▸ **Problem details**:
Word for word, reproduce all entries below, leaving every picture out.

Stored data:
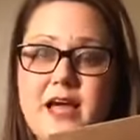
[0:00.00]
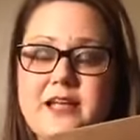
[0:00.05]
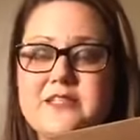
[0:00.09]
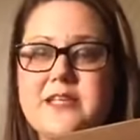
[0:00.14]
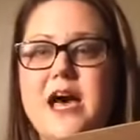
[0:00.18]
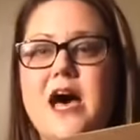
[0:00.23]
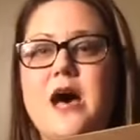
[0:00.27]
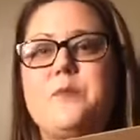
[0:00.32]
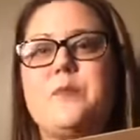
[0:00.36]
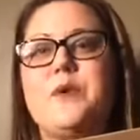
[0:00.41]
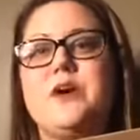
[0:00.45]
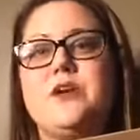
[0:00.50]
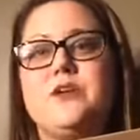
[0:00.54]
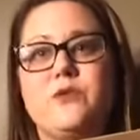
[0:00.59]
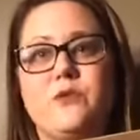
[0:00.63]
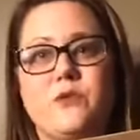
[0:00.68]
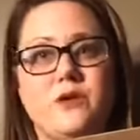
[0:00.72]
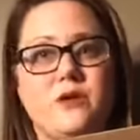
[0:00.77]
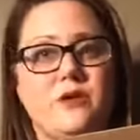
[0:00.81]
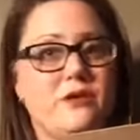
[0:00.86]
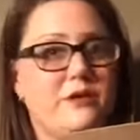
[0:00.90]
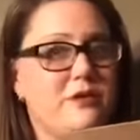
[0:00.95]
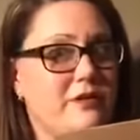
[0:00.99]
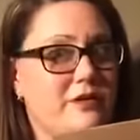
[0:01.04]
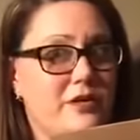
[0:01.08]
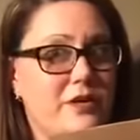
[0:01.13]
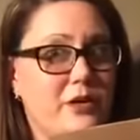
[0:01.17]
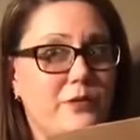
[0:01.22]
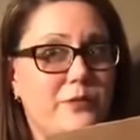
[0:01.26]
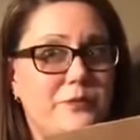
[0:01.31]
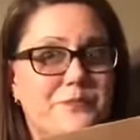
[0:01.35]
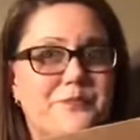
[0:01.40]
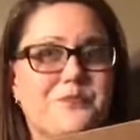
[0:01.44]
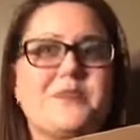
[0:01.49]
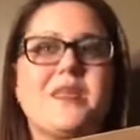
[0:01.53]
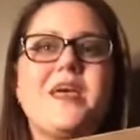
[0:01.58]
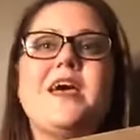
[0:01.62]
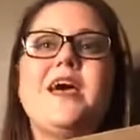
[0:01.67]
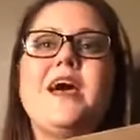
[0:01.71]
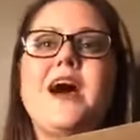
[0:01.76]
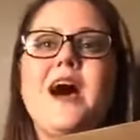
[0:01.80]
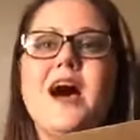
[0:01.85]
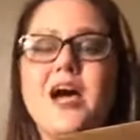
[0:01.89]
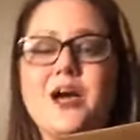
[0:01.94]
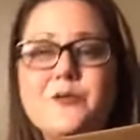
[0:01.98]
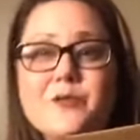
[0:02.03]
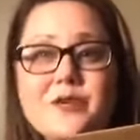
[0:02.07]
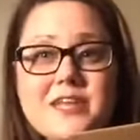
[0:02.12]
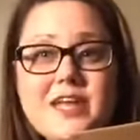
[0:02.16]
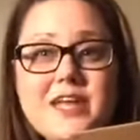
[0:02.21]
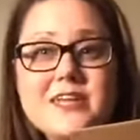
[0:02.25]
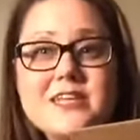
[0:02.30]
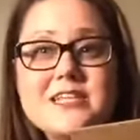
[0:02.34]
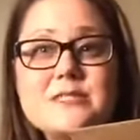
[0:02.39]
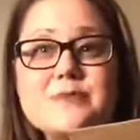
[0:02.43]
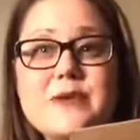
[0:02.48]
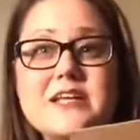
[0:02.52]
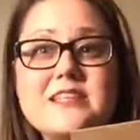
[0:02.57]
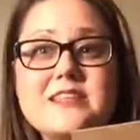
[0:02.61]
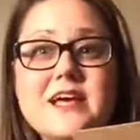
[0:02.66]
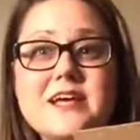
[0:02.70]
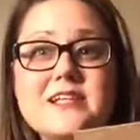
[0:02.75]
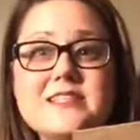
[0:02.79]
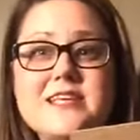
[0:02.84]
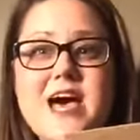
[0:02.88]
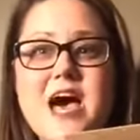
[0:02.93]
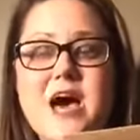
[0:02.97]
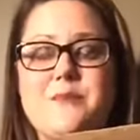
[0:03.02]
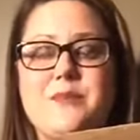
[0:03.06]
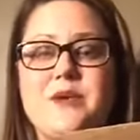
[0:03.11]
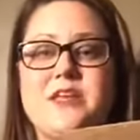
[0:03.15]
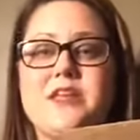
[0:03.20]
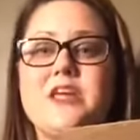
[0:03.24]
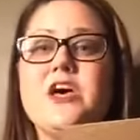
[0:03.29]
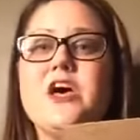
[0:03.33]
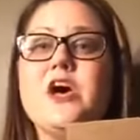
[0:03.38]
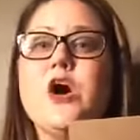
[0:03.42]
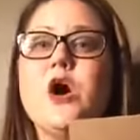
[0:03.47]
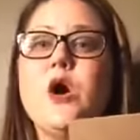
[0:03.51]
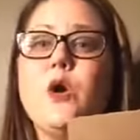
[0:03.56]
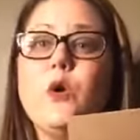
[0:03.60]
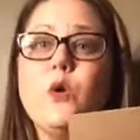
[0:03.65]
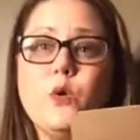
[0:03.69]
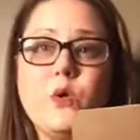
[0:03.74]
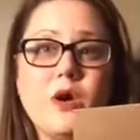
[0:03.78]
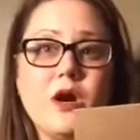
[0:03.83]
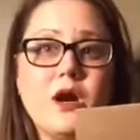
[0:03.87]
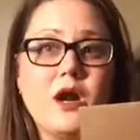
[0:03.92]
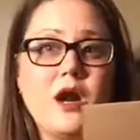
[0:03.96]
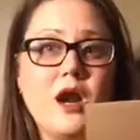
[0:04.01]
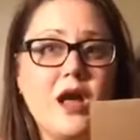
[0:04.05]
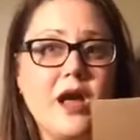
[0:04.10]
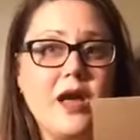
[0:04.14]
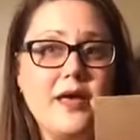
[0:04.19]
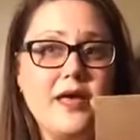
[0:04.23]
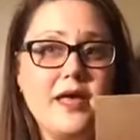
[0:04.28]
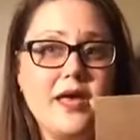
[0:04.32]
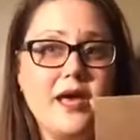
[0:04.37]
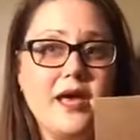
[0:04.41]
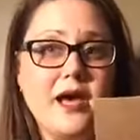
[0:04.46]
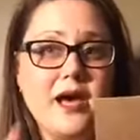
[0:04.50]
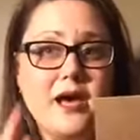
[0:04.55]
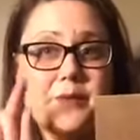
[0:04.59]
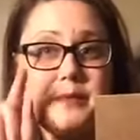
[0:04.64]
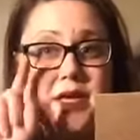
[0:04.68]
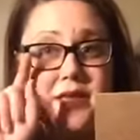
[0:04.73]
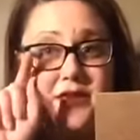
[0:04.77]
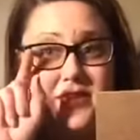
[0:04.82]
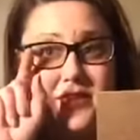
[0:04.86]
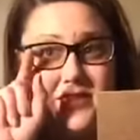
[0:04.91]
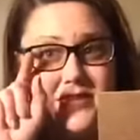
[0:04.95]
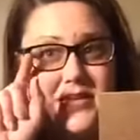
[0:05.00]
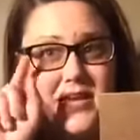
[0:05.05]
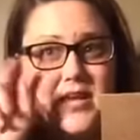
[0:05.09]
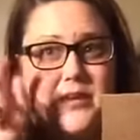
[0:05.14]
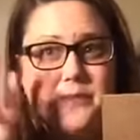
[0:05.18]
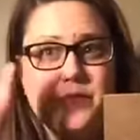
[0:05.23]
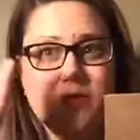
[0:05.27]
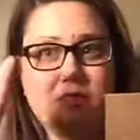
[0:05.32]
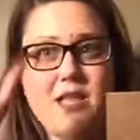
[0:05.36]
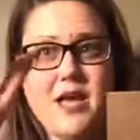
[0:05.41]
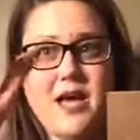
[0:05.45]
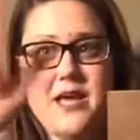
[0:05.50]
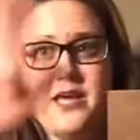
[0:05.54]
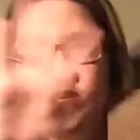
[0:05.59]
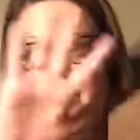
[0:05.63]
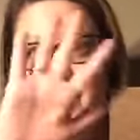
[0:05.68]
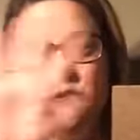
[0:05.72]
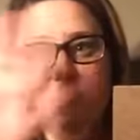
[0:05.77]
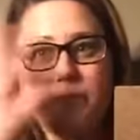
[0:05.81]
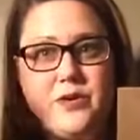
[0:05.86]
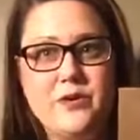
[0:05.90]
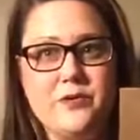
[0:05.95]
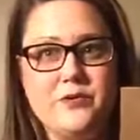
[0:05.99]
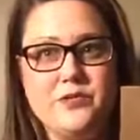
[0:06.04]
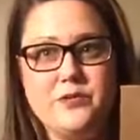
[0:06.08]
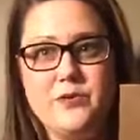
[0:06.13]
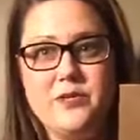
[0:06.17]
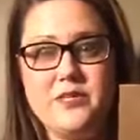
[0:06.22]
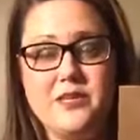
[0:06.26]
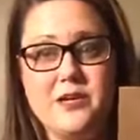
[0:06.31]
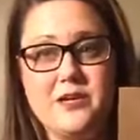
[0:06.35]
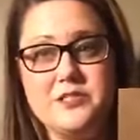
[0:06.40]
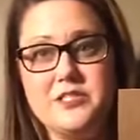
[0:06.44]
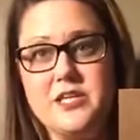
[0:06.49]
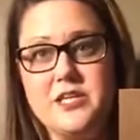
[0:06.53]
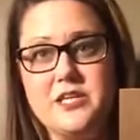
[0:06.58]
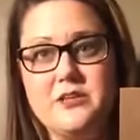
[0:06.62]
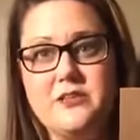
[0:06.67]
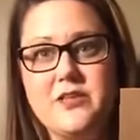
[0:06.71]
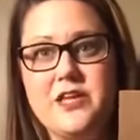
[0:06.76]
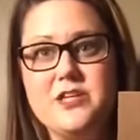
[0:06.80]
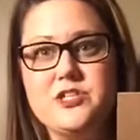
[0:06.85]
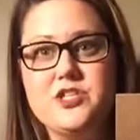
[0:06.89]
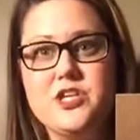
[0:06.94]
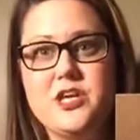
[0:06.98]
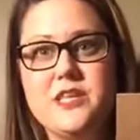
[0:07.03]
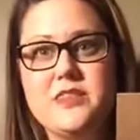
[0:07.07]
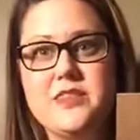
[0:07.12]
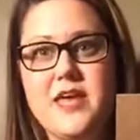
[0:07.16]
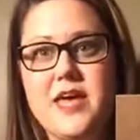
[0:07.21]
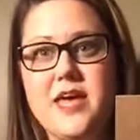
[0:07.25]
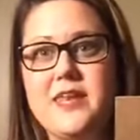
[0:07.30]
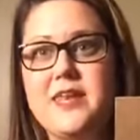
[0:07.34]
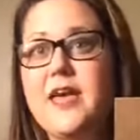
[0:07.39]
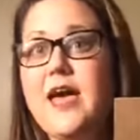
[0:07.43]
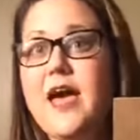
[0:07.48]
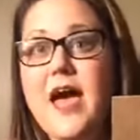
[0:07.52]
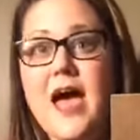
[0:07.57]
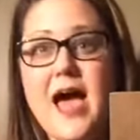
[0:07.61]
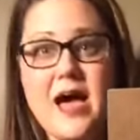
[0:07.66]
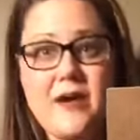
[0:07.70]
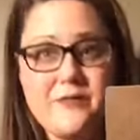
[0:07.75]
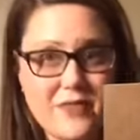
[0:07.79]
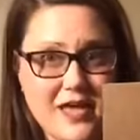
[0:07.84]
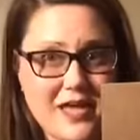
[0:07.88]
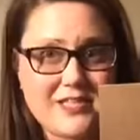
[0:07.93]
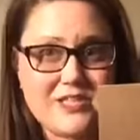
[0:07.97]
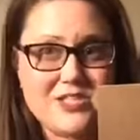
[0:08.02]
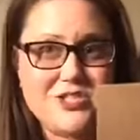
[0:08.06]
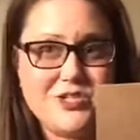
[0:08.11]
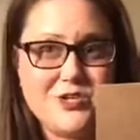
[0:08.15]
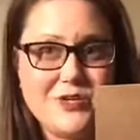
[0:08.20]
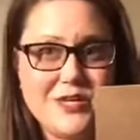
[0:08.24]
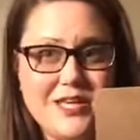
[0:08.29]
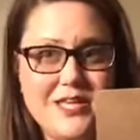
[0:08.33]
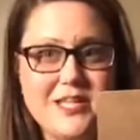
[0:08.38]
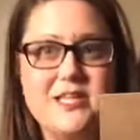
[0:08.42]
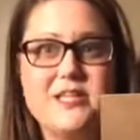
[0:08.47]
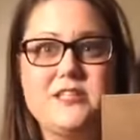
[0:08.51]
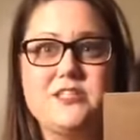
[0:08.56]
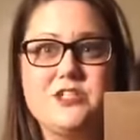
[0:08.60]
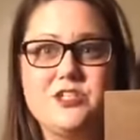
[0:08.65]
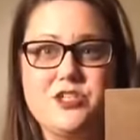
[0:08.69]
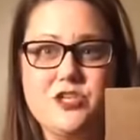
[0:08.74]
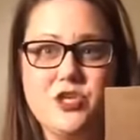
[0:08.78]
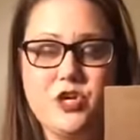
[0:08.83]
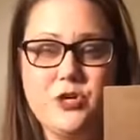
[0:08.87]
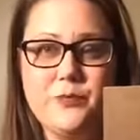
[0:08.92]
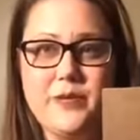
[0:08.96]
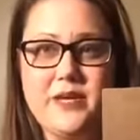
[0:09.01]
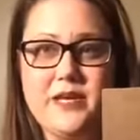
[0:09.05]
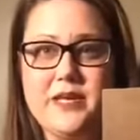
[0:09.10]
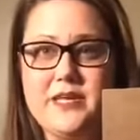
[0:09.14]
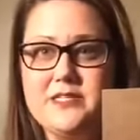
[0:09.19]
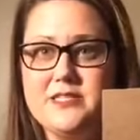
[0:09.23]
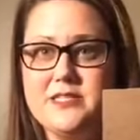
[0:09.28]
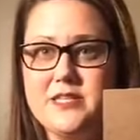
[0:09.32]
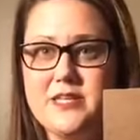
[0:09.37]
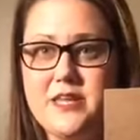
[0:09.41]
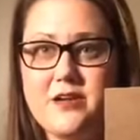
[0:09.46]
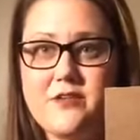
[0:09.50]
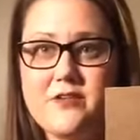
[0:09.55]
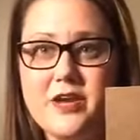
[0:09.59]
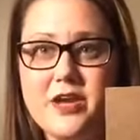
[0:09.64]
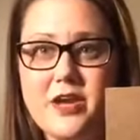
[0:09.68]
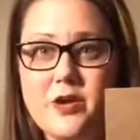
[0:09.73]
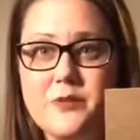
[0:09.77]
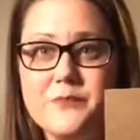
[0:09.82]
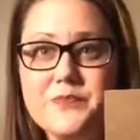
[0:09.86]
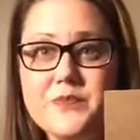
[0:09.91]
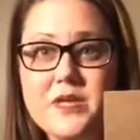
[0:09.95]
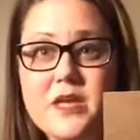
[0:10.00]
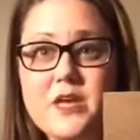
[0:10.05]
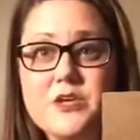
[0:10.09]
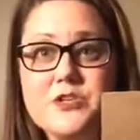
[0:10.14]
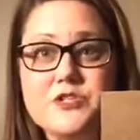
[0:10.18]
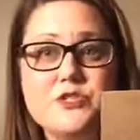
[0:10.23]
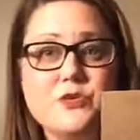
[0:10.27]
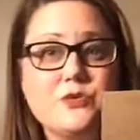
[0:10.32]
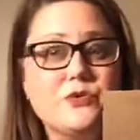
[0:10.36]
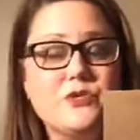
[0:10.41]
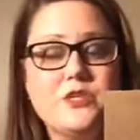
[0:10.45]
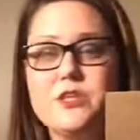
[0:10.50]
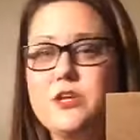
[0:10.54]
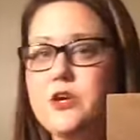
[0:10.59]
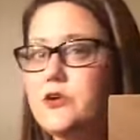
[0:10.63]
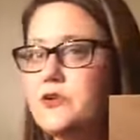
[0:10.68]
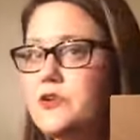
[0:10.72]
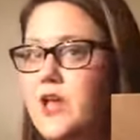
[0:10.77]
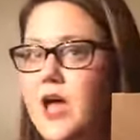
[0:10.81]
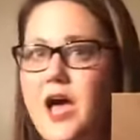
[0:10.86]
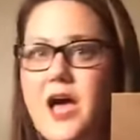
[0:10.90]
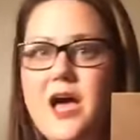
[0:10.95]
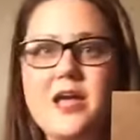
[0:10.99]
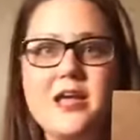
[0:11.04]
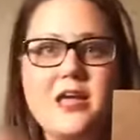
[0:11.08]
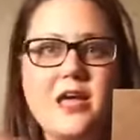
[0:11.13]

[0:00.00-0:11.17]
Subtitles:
to happen, or no, I would not expect that to happen. Or on the same line that we were doing the articulation, then have that student determine a scenario. So you're not,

▸ **Output for this task**:
[0:00.00]
[0:00.05]
[0:00.09]
[0:00.14]
[0:00.18]
[0:00.23]
[0:00.27]
[0:00.32]
[0:00.36]
[0:00.41]
[0:00.45]
[0:00.50]
[0:00.54]
[0:00.59]
[0:00.63]
[0:00.68]
[0:00.72]
[0:00.77]
[0:00.81]
[0:00.86]
[0:00.90]
[0:00.95]
[0:00.99]
[0:01.04]
[0:01.08]
[0:01.13]
[0:01.17]
[0:01.22]
[0:01.26]
[0:01.31]
[0:01.35]
[0:01.40]
[0:01.44]
[0:01.49]
[0:01.53]
[0:01.58]
[0:01.62]
[0:01.67]
[0:01.71]
[0:01.76]
[0:01.80]
[0:01.85]
[0:01.89]
[0:01.94]
[0:01.98]
[0:02.03]
[0:02.07]
[0:02.12]
[0:02.16]
[0:02.21]
[0:02.25]
[0:02.30]
[0:02.34]
[0:02.39]
[0:02.43]
[0:02.48]
[0:02.52]
[0:02.57]
[0:02.61]
[0:02.66]
[0:02.70]
[0:02.75]
[0:02.79]
[0:02.84]
[0:02.88]
[0:02.93]
[0:02.97]
[0:03.02]
[0:03.06]
[0:03.11]
[0:03.15]
[0:03.20]
[0:03.24]
[0:03.29]
[0:03.33]
[0:03.38]
[0:03.42]
[0:03.47]
[0:03.51]
[0:03.56]
[0:03.60]
[0:03.65]
[0:03.69]
[0:03.74]
[0:03.78]
[0:03.83]
[0:03.87]
[0:03.92]
[0:03.96]
[0:04.01]
[0:04.05]
[0:04.10]
[0:04.14]
[0:04.19]
[0:04.23]
[0:04.28]
[0:04.32]
[0:04.37]
[0:04.41]
[0:04.46]
[0:04.50]
[0:04.55]
[0:04.59]
[0:04.64]
[0:04.68]
[0:04.73]
[0:04.77]
[0:04.82]
[0:04.86]
[0:04.91]
[0:04.95]
[0:05.00]
[0:05.05]
[0:05.09]
[0:05.14]
[0:05.18]
[0:05.23]
[0:05.27]
[0:05.32]
[0:05.36]
[0:05.41]
[0:05.45]
[0:05.50]
[0:05.54]
[0:05.59]
[0:05.63]
[0:05.68]
[0:05.72]
[0:05.77]
[0:05.81]
[0:05.86]
[0:05.90]
[0:05.95]
[0:05.99]
[0:06.04]
[0:06.08]
[0:06.13]
[0:06.17]
[0:06.22]
[0:06.26]
[0:06.31]
[0:06.35]
[0:06.40]
[0:06.44]
[0:06.49]
[0:06.53]
[0:06.58]
[0:06.62]
[0:06.67]
[0:06.71]
[0:06.76]
[0:06.80]
[0:06.85]
[0:06.89]
[0:06.94]
[0:06.98]
[0:07.03]
[0:07.07]
[0:07.12]
[0:07.16]
[0:07.21]
[0:07.25]
[0:07.30]
[0:07.34]
[0:07.39]
[0:07.43]
[0:07.48]
[0:07.52]
[0:07.57]
[0:07.61]
[0:07.66]
[0:07.70]
[0:07.75]
[0:07.79]
[0:07.84]
[0:07.88]
[0:07.93]
[0:07.97]
[0:08.02]
[0:08.06]
[0:08.11]
[0:08.15]
[0:08.20]
[0:08.24]
[0:08.29]
[0:08.33]
[0:08.38]
[0:08.42]
[0:08.47]
[0:08.51]
[0:08.56]
[0:08.60]
[0:08.65]
[0:08.69]
[0:08.74]
[0:08.78]
[0:08.83]
[0:08.87]
[0:08.92]
[0:08.96]
[0:09.01]
[0:09.05]
[0:09.10]
[0:09.14]
[0:09.19]
[0:09.23]
[0:09.28]
[0:09.32]
[0:09.37]
[0:09.41]
[0:09.46]
[0:09.50]
[0:09.55]
[0:09.59]
[0:09.64]
[0:09.68]
[0:09.73]
[0:09.77]
[0:09.82]
[0:09.86]
[0:09.91]
[0:09.95]
[0:10.00]
[0:10.05]
[0:10.09]
[0:10.14]
[0:10.18]
[0:10.23]
[0:10.27]
[0:10.32]
[0:10.36]
[0:10.41]
[0:10.45]
[0:10.50]
[0:10.54]
[0:10.59]
[0:10.63]
[0:10.68]
[0:10.72]
[0:10.77]
[0:10.81]
[0:10.86]
[0:10.90]
[0:10.95]
[0:10.99]
[0:11.04]
[0:11.08]
[0:11.13]

[0:00.00-0:11.17]
Subtitles:
to happen, or no, I would not expect that to happen. Or on the same line that we were doing the articulation, then have that student determine a scenario. So you're not,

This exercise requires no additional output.